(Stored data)
────────────────────────────────────────
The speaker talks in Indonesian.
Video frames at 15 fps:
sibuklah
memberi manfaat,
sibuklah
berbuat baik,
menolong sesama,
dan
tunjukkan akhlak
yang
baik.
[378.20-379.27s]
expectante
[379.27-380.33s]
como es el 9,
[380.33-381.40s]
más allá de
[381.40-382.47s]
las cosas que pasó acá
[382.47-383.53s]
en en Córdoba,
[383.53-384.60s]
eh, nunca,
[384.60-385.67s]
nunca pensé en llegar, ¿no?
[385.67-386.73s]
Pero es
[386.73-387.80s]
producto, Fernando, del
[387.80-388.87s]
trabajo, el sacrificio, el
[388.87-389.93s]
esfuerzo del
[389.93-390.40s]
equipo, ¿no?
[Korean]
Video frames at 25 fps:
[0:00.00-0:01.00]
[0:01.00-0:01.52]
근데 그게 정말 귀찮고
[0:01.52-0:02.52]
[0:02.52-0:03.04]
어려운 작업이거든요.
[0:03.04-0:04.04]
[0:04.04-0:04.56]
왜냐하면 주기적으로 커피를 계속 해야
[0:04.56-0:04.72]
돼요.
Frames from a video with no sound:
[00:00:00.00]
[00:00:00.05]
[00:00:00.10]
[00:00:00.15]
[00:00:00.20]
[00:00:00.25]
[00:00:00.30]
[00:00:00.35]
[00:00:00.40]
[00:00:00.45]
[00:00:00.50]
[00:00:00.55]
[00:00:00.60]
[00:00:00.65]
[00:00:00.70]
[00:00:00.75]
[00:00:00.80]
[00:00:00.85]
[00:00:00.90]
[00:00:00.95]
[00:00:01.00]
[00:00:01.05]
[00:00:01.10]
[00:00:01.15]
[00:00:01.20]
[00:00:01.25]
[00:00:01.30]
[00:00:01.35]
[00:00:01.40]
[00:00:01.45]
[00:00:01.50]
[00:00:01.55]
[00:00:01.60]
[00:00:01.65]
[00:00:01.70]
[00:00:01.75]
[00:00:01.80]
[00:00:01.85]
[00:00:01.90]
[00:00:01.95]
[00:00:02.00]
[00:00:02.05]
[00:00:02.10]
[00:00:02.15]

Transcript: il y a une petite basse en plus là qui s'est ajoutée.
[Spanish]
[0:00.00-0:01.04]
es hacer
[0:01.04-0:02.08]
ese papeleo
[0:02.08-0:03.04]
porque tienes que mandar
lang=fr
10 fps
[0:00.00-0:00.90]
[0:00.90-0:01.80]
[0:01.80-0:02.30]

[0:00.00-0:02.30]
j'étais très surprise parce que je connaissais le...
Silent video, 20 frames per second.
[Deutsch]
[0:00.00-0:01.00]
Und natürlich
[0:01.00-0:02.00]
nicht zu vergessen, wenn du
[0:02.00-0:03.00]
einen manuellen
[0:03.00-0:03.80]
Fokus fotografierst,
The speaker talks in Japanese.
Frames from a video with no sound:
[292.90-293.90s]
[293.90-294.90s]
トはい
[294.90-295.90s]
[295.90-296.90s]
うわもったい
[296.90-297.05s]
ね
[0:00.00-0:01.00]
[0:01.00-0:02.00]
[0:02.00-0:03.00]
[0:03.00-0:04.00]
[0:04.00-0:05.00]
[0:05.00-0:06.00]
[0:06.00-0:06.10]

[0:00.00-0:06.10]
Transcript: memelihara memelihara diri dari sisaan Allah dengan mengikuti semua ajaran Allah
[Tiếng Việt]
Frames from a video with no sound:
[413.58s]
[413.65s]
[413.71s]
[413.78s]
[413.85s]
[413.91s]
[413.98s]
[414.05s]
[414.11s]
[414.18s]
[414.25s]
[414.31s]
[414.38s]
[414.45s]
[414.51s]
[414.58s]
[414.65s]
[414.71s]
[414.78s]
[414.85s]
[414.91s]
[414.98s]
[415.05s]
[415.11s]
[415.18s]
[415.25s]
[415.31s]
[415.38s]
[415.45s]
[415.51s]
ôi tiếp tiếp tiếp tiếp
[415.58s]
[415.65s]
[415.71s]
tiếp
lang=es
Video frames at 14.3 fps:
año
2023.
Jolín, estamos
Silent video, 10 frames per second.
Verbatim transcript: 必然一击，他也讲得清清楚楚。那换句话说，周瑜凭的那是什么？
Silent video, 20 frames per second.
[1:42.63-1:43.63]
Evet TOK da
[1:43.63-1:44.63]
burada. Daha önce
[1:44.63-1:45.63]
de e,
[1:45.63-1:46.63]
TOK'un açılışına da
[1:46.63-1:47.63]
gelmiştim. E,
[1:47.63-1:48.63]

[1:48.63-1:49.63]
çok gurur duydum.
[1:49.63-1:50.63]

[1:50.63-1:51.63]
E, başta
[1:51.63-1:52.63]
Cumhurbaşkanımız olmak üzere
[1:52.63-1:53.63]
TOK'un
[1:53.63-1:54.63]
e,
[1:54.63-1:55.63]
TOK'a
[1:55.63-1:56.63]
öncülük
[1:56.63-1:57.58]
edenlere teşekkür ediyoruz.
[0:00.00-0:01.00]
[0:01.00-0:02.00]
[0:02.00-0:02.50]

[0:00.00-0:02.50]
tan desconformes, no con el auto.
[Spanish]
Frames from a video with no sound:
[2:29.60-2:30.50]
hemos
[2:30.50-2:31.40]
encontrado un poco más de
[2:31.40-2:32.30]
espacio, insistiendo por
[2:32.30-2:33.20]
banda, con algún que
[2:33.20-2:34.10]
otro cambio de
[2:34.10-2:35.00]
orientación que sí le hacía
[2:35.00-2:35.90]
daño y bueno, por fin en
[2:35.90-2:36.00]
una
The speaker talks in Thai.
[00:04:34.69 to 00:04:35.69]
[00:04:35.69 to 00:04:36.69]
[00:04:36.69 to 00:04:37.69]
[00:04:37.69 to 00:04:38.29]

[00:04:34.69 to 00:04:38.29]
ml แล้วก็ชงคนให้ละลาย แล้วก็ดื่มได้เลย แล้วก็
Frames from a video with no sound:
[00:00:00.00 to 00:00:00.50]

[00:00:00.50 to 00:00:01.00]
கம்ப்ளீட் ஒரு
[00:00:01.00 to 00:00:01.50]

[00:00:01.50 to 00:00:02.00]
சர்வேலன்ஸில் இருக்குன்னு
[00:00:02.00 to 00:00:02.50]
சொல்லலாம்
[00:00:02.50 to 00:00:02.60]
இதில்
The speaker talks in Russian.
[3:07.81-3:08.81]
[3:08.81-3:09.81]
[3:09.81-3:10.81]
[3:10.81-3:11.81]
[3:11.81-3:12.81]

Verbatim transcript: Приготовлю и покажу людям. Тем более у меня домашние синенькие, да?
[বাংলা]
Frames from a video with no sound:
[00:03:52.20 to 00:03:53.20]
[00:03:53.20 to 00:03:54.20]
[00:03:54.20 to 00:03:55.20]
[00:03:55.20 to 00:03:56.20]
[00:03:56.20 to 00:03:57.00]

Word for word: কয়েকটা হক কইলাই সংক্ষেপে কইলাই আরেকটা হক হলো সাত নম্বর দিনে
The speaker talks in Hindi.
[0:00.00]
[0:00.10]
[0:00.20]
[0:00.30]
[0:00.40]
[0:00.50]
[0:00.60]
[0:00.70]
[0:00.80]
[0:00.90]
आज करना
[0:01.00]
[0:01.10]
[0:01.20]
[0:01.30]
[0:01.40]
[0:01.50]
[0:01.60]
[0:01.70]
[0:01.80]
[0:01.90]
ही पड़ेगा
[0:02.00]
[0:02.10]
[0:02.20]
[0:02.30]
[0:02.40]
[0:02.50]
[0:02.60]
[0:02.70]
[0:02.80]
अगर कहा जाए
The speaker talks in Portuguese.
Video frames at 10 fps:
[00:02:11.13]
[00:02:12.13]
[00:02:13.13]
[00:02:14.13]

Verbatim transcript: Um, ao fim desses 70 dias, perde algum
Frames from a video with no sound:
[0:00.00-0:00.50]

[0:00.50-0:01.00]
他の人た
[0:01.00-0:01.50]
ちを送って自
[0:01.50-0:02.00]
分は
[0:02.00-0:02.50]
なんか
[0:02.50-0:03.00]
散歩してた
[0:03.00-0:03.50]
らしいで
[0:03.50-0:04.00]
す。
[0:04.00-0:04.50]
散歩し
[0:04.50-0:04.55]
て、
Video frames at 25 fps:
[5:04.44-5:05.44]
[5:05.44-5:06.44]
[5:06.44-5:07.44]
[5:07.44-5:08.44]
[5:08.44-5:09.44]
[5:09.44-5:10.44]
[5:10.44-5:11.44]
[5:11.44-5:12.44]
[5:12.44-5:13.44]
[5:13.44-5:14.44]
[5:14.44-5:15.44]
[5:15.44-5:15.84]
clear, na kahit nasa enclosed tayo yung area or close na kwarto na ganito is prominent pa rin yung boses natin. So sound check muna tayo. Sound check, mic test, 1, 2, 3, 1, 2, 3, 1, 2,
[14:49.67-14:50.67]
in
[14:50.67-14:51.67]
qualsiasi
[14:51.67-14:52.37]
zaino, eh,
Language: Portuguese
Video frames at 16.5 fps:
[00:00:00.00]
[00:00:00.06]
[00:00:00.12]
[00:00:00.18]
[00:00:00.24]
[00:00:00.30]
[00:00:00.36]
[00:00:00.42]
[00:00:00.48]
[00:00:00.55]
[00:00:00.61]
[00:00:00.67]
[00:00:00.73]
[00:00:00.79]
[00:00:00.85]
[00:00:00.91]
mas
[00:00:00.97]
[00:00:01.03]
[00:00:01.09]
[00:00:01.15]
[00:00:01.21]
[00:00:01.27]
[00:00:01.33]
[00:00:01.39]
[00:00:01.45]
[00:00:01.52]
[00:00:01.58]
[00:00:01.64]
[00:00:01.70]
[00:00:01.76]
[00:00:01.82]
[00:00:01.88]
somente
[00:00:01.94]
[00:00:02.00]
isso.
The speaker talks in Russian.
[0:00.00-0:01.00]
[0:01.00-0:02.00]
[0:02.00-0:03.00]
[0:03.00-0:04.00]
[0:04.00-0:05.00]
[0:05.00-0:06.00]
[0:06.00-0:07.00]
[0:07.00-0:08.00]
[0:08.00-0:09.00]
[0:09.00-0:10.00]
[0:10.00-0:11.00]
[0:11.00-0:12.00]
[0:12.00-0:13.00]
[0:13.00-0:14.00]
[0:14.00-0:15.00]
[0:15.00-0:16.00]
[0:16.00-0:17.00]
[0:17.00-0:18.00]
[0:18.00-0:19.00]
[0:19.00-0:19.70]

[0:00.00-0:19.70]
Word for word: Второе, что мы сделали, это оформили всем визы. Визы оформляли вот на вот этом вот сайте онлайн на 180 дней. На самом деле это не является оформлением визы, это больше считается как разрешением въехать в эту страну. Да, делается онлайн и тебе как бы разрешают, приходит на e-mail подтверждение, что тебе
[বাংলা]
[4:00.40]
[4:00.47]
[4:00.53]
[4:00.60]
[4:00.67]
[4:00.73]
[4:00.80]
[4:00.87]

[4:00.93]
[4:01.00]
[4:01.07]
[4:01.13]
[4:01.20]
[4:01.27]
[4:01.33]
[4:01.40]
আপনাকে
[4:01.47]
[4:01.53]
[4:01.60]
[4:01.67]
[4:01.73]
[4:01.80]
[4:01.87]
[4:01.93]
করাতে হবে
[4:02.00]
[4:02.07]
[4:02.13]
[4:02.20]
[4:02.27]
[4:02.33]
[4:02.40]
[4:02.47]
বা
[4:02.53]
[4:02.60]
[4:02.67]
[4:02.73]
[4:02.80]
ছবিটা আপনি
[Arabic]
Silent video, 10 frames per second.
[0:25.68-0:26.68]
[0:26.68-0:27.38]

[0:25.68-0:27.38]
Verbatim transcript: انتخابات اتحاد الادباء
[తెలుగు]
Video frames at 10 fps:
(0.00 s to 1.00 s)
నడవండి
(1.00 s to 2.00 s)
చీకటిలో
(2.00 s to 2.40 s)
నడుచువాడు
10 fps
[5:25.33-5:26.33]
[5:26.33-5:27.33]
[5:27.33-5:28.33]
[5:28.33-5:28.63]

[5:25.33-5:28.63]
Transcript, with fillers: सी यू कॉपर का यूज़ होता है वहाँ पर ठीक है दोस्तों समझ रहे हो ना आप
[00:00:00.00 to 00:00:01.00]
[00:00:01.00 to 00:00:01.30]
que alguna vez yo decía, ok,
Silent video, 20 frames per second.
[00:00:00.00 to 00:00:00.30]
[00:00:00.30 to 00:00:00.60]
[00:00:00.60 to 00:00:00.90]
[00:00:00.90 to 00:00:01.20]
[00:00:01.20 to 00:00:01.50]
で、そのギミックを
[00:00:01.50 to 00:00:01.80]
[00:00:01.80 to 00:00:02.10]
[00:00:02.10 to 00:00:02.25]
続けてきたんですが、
────────────────────────────────────────
* _TRY IT_: Copy each line of the preceding data that contains the string "talks".

* _OUTPUT FOR THIS EXERCISE_:
The speaker talks in Indonesian.
The speaker talks in Japanese.
The speaker talks in Thai.
The speaker talks in Russian.
The speaker talks in Hindi.
The speaker talks in Portuguese.
The speaker talks in Russian.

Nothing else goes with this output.